• [Your instructions]
Copy out all the lines of the data precisely, omitting any pictures.
........
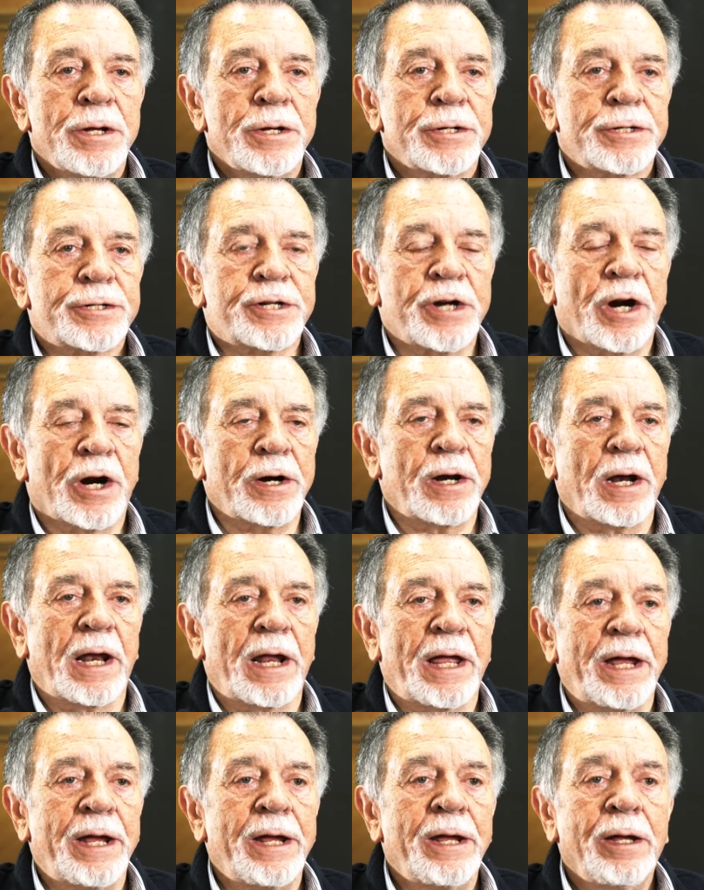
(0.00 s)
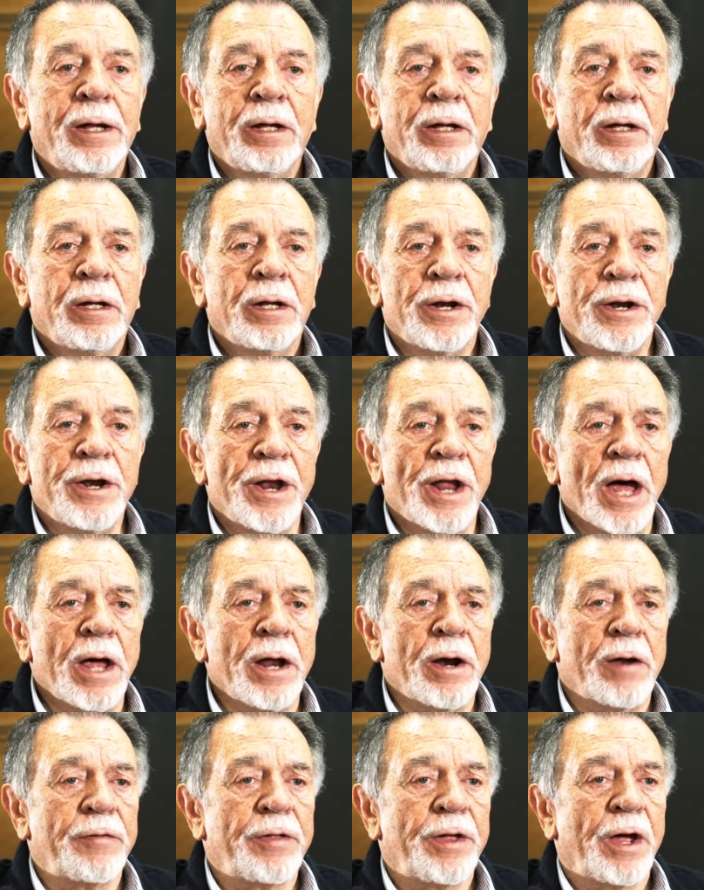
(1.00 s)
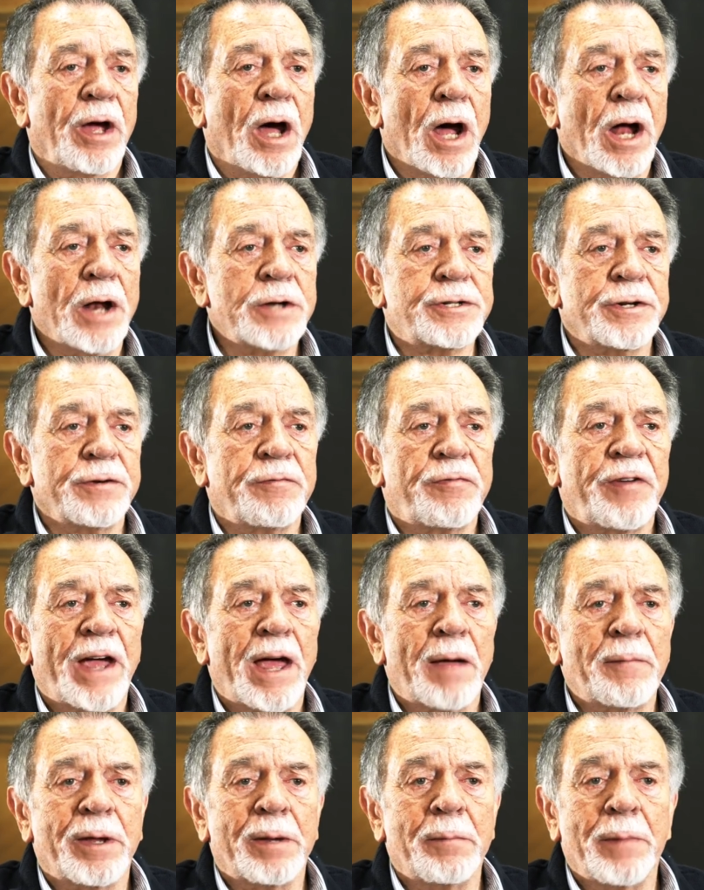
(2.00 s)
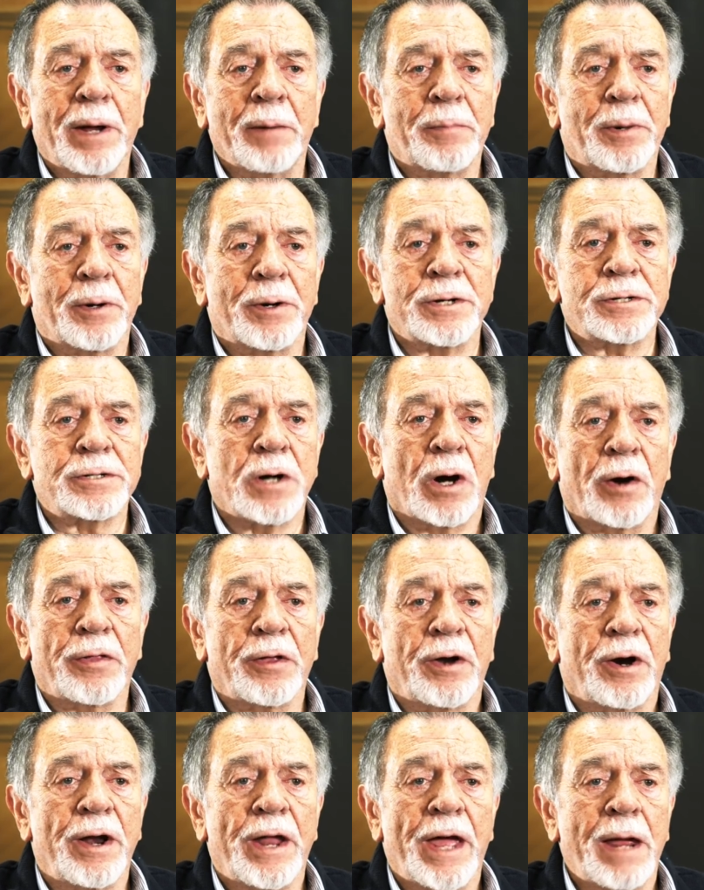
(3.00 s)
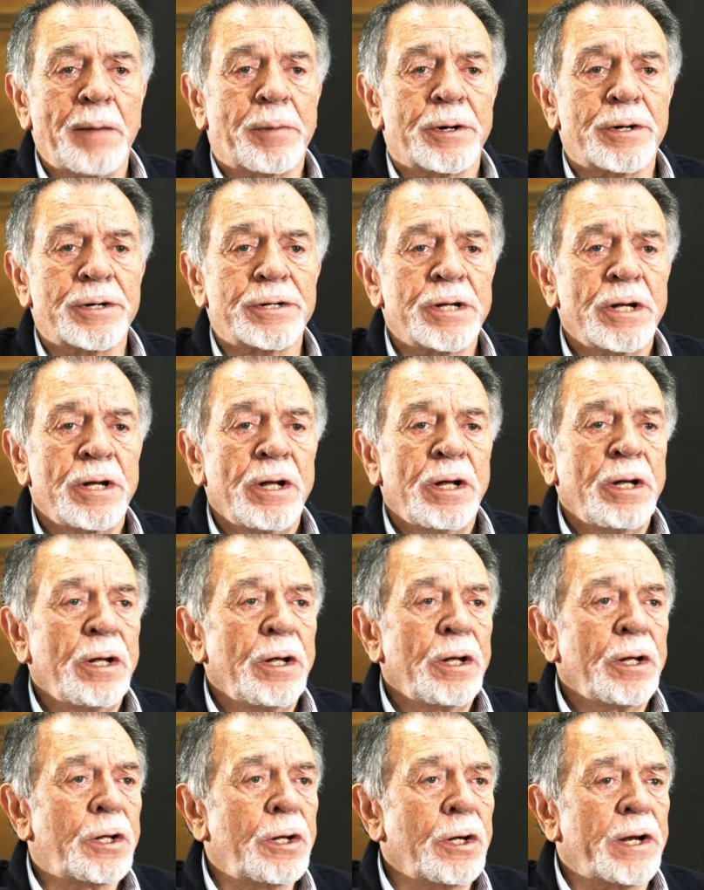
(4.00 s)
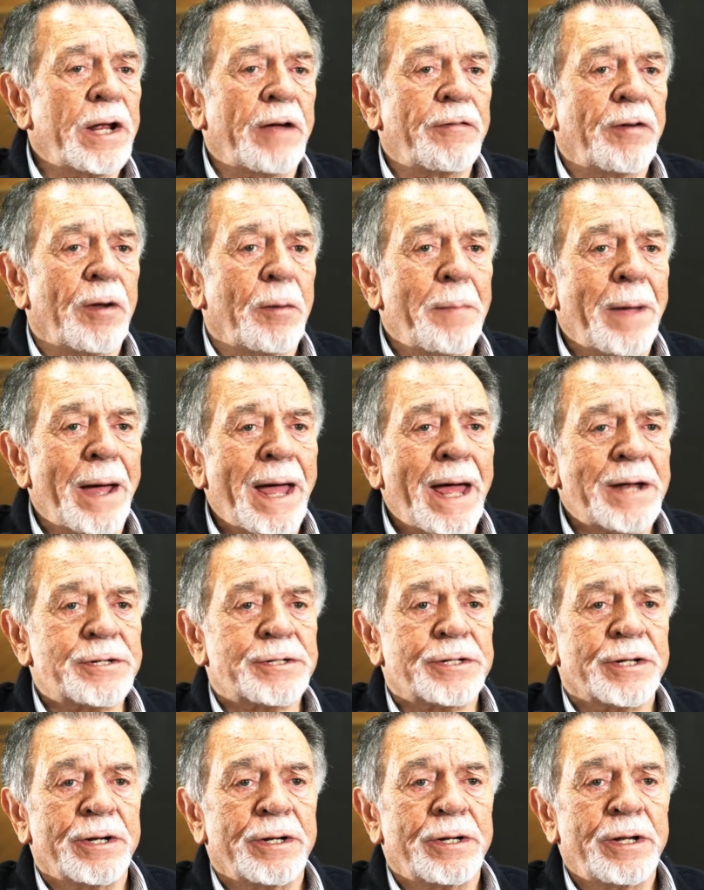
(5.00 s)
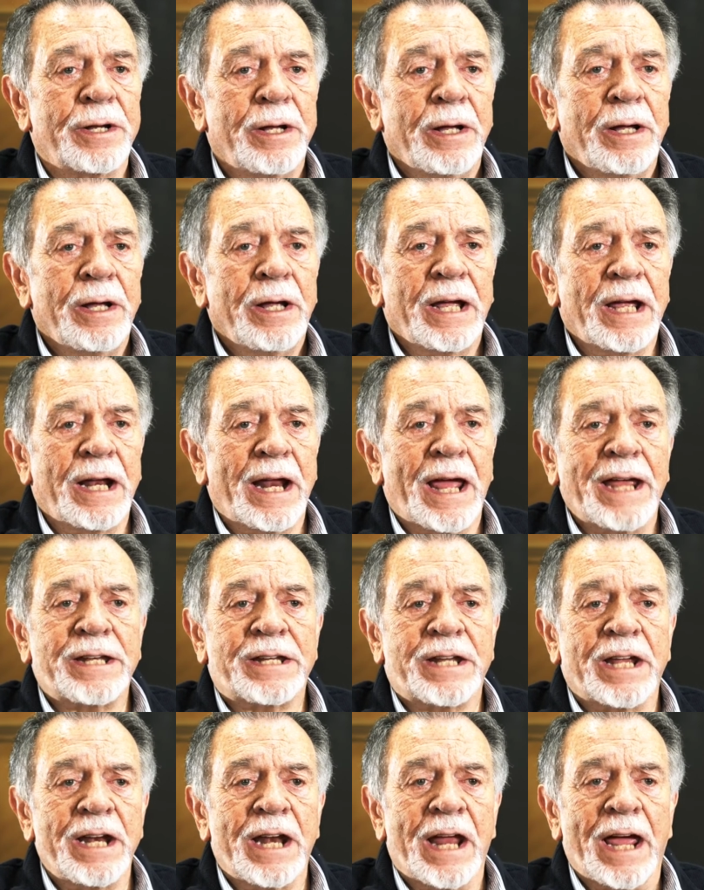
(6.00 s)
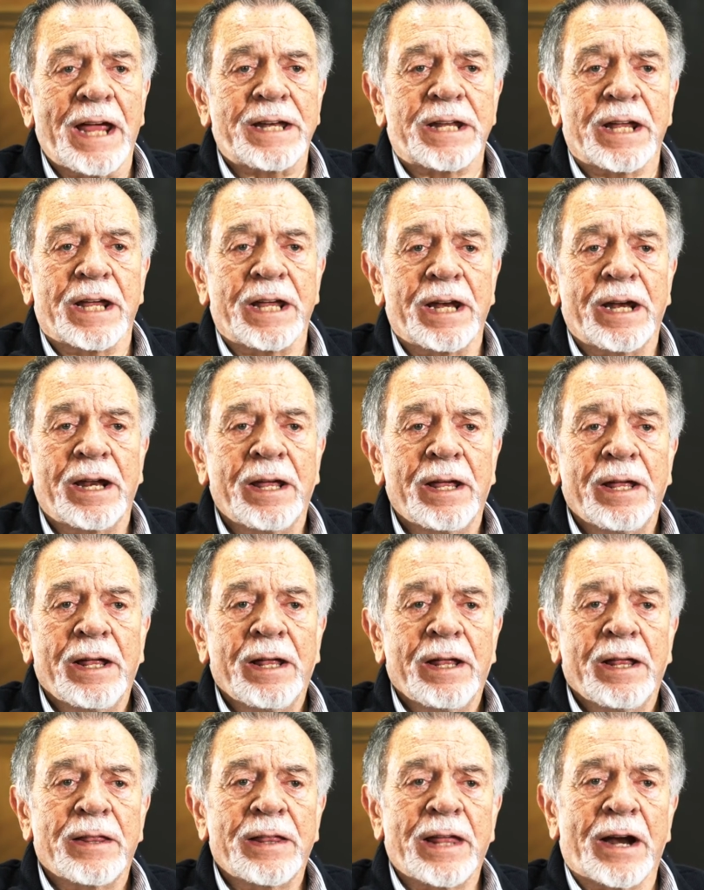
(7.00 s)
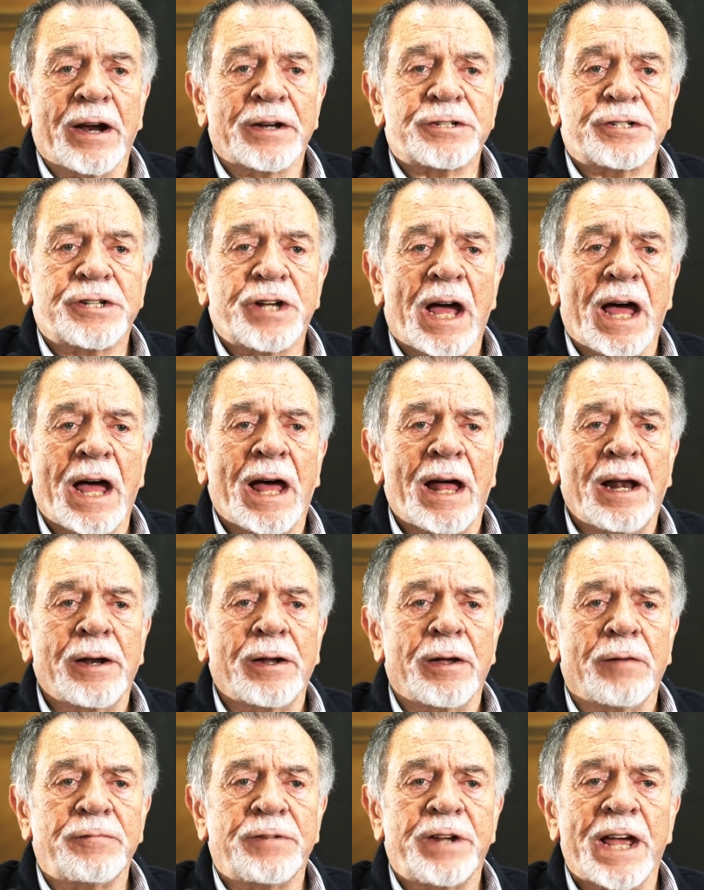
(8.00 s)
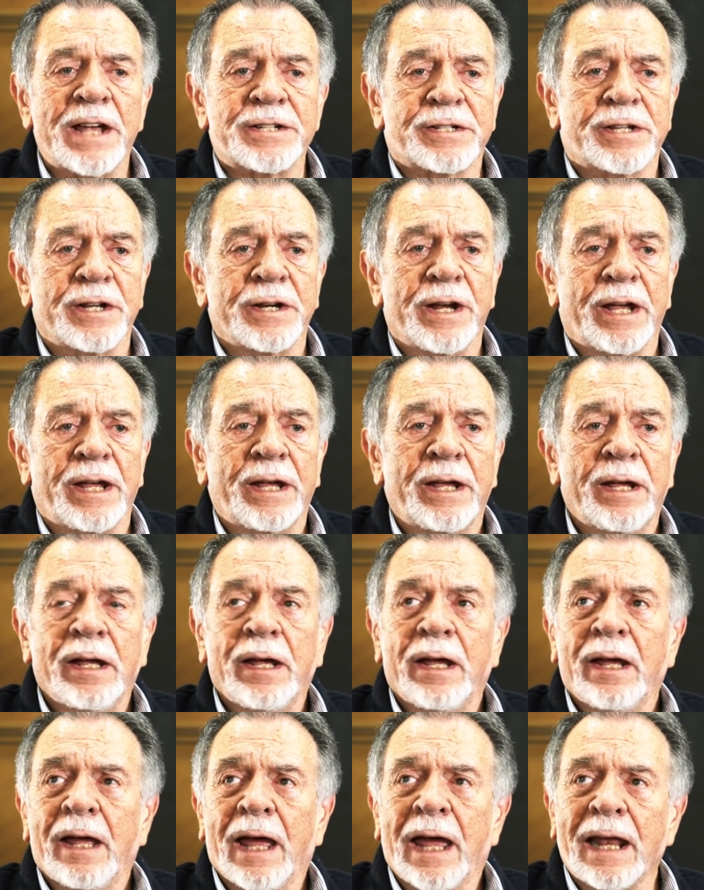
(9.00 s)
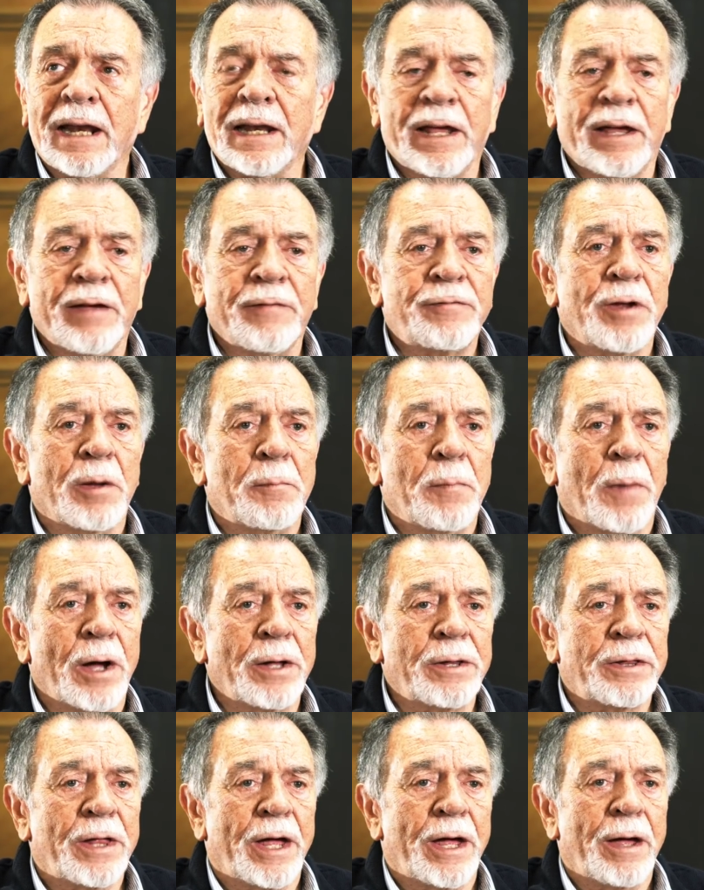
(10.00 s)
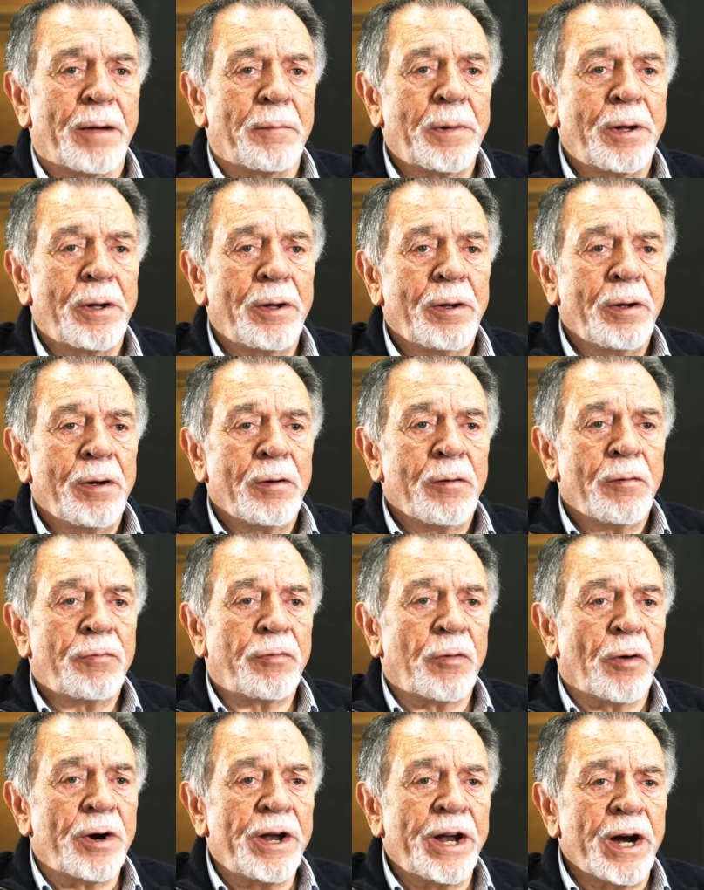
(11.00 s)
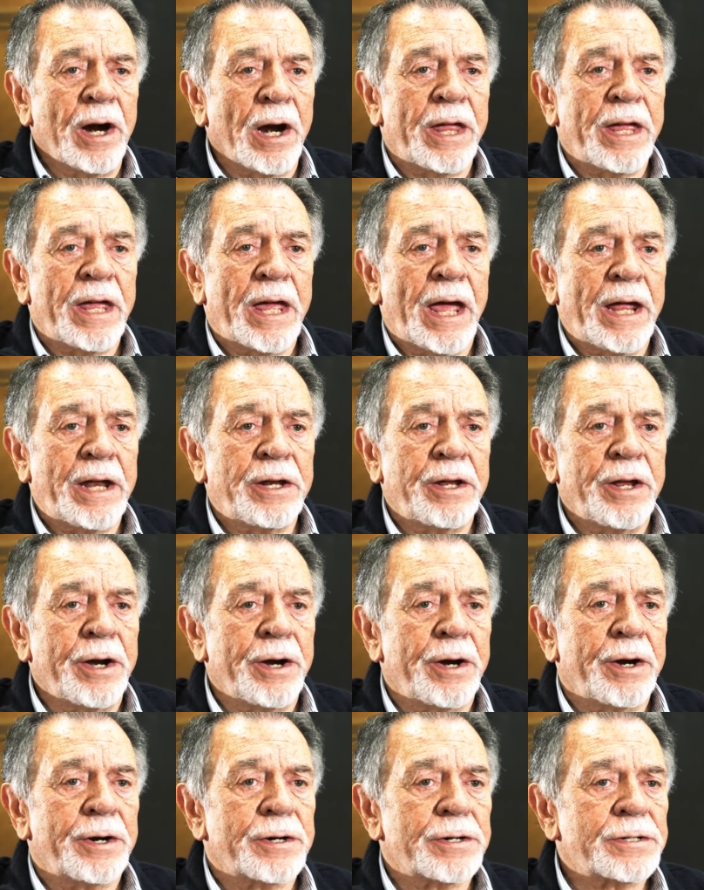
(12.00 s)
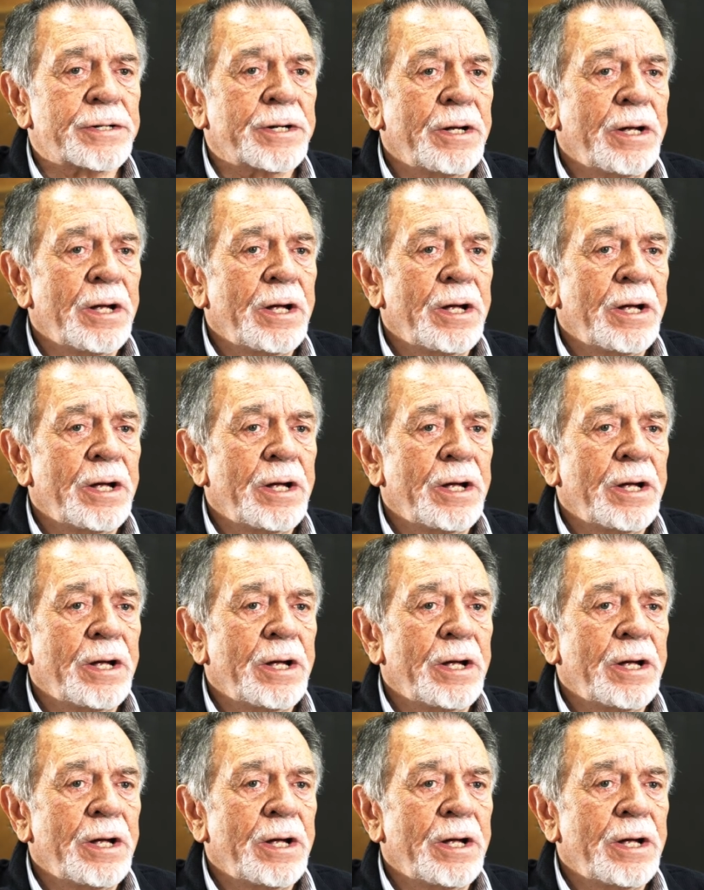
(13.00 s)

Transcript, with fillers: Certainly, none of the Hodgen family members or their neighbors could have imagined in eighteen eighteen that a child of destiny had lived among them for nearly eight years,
........
• [Exercise response]
(0.00 s)
(1.00 s)
(2.00 s)
(3.00 s)
(4.00 s)
(5.00 s)
(6.00 s)
(7.00 s)
(8.00 s)
(9.00 s)
(10.00 s)
(11.00 s)
(12.00 s)
(13.00 s)

Transcript, with fillers: Certainly, none of the Hodgen family members or their neighbors could have imagined in eighteen eighteen that a child of destiny had lived among them for nearly eight years,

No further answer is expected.